Lucia poursuivait sa route, toujours suivie par ce mystérieux loup de brume qui lui apparaissait tantôt comme un humain, tantôt comme une bête. Sa voix soufflait à ses oreilles des mots décousus, qui se dissipaient dans l’air froid de la nuit… Mais progressivement, les fragments commençaient à faire sens.
« Où vas-tu ainsi, Lucia ? Pour qui sont ses offrandes ? »
Au début, elle n’osait pas répondre, mais elle finit par décider qu’il ne servait à rien de garder le silence, juste à le rendre plus subtilement menaçant.
« Ce sont des offrandes pour la mère nourricière…
— Lui as-tu déjà rendu visite ?
— Non, balbutia-t-elle, toujours occupée à placer un pied devant l’autre.
— Connais-tu au moins son visage ? »
Celui de sa grand-mère, fripé par les années, apparut dans son esprit.
« Est-ce elle que tu vas voir ? La Dévorée ? »
Elle frémit en entendant ces mots. Que voulait donc dire cet esprit, qui n’avait jamais été l’un de ses camarades ? Pourquoi sentait-elle une odeur mortelle se répandre dans la nuit, coulant avec les ombres ?
Lucia s’arrêta net en voyant l’homme – ou le loup – debout devant elle, souriant avec des dents blanches où stagnait le liseré rouge du sang frais.
« Je peux t’escorter, si tu le souhaites…
— Non, souffla-t-elle. Vous n’existez pas. »
Un hurlement de rire déchira la nuit.
« Est-ce ainsi ? Où sont les garçons qui t’accompagnaient ? Peut-être avons-nous festoyé de leur vie ! »
Des hurlements lointains s’élevèrent, de toutes les directions. Lucia n’avait plus qu’une envie, celle de rebrousser chemin et de courir aussi vite que possible, mais elle se perdrait probablement.
« Allez-vous-en ! » s'écria-t-elle en tapant du pied, un ordre et une supplique tout à la fois.
Ses mains demeuraient crispées sur l’anse du panier, comme accrochées à une corde de survie. Les larmes coulaient sur ses joues et pour la première fois, le froid commençait à la saisir, la glaçant jusqu’aux os.
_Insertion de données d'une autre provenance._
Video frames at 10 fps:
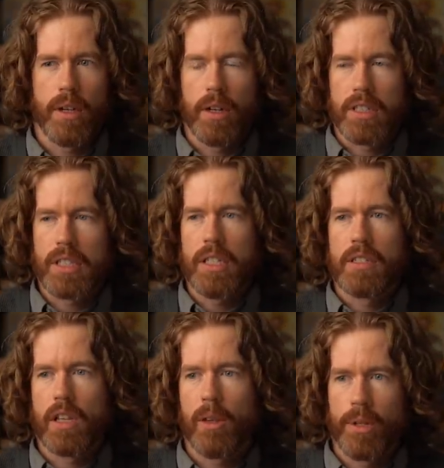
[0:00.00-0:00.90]
it exceeds
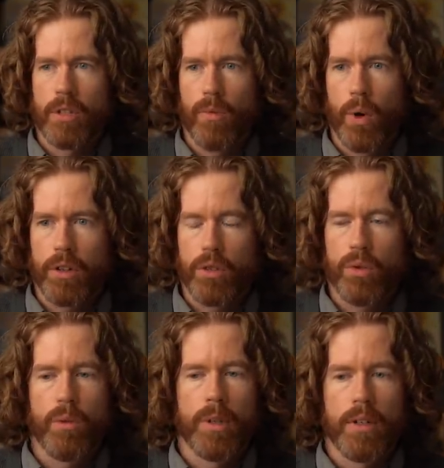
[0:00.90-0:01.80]
the limits of what
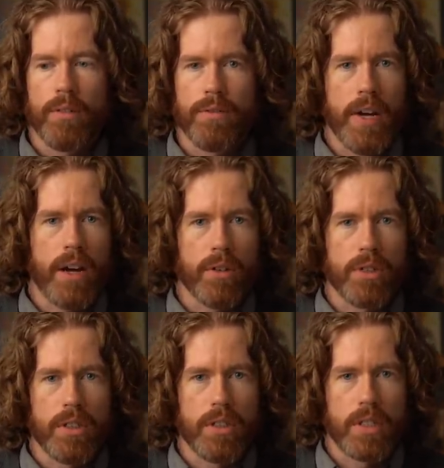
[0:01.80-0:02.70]
human
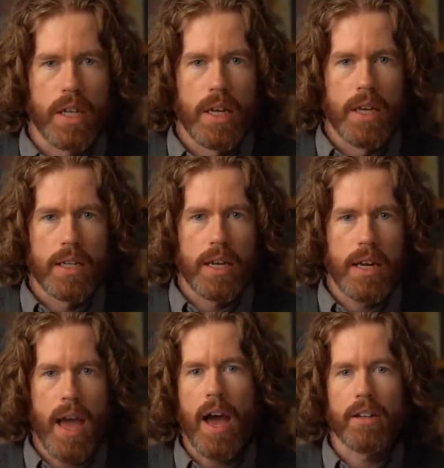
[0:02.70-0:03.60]
faculties can
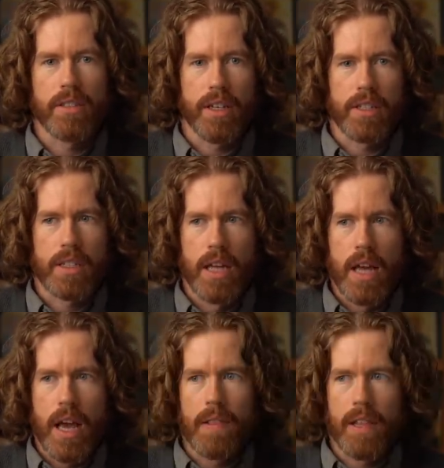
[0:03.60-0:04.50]
access
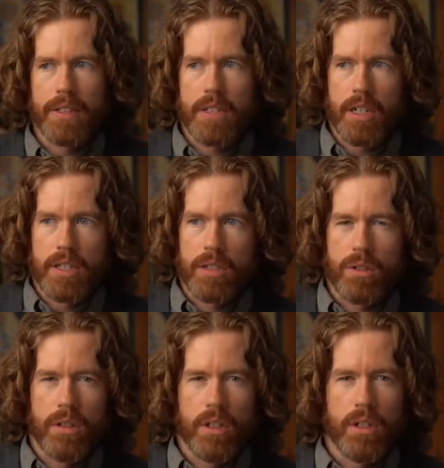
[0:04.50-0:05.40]
unless it is
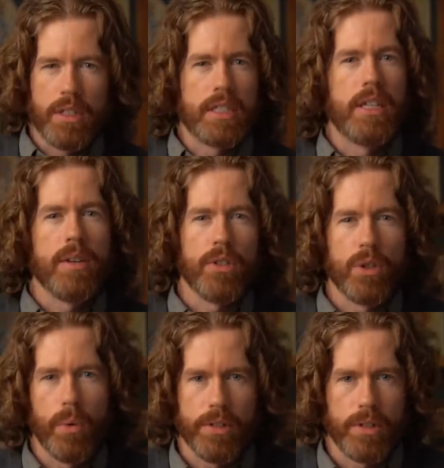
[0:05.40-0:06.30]
it is given
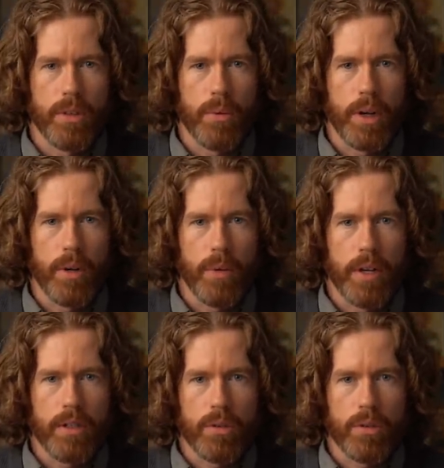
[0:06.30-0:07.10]
to us in a way, right?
« Karel ? Josef ? Milan ? Petr ? Est-ce que c’est vous ? Où êtes-vous ? »
Mais aucune voix ne lui répondit, juste des halètements et des gémissements sourds dans les profondeurs des fourrés. À ce point, elle aurait été heureuse de voir de véritables loups, plutôt que ces créatures impalpables…
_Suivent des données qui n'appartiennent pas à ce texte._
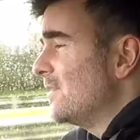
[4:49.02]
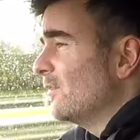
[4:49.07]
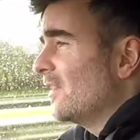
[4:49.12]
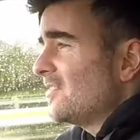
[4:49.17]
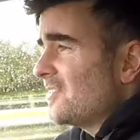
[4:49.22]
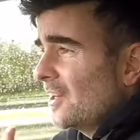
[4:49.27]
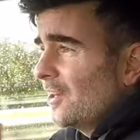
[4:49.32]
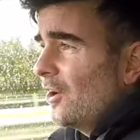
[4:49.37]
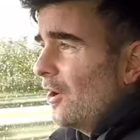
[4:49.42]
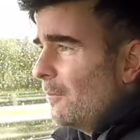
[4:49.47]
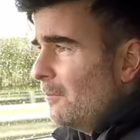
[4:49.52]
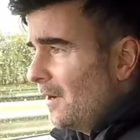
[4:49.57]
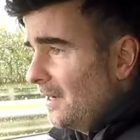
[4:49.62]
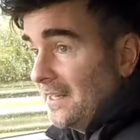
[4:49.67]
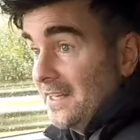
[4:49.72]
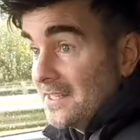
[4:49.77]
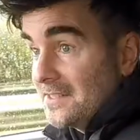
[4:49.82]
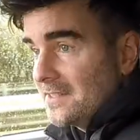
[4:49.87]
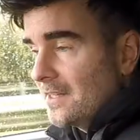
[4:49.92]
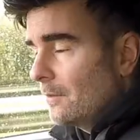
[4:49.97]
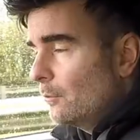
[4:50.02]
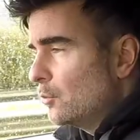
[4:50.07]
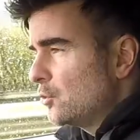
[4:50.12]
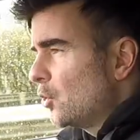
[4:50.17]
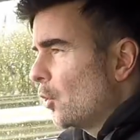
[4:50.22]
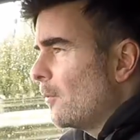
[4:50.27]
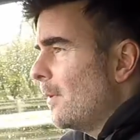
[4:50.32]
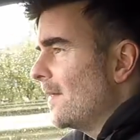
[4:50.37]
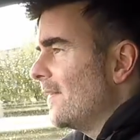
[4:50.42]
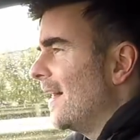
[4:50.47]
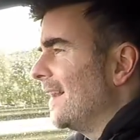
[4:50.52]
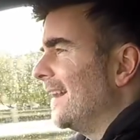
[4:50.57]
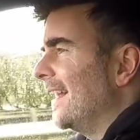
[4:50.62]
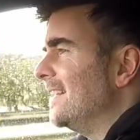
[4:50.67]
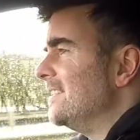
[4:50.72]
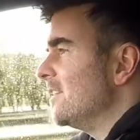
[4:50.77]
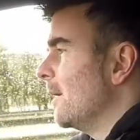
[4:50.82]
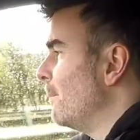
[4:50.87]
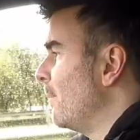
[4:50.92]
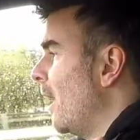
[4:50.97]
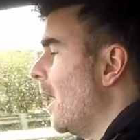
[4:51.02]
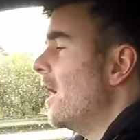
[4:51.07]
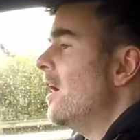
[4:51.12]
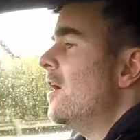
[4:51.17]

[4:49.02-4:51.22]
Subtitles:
that's a lot of money, isn't it? We'll talk about that later. But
Peut-être que tout irait mieux quand elle aurait atteint le sanctuaire.
« Babička, balbutia-t-elle, tu as déjà connu cela… aide-moi… »
Mais sa grand-mère se trouvait loin de là, dans sa cabane perdue dans la nuit ; elle ne pourrait rien faire pour l’aider.
Un nouveau loup de brume apparut près d’elle, la frôlant presque de sa fourrure vaporeuse :
« Je connais un chemin plus court, Lucia… Suis-moi, jeune fille… »
Elle secoua négativement la tête et resta sur le sentier de terre, trébuchant sur les racines qui le traversaient de leurs entrelacs sinueux, dissimulées sous les feuilles pourrissantes.
Mais peut-être était-ce l’épreuve… avancer, encore et toujours, sans écouter les voix sur le chemin.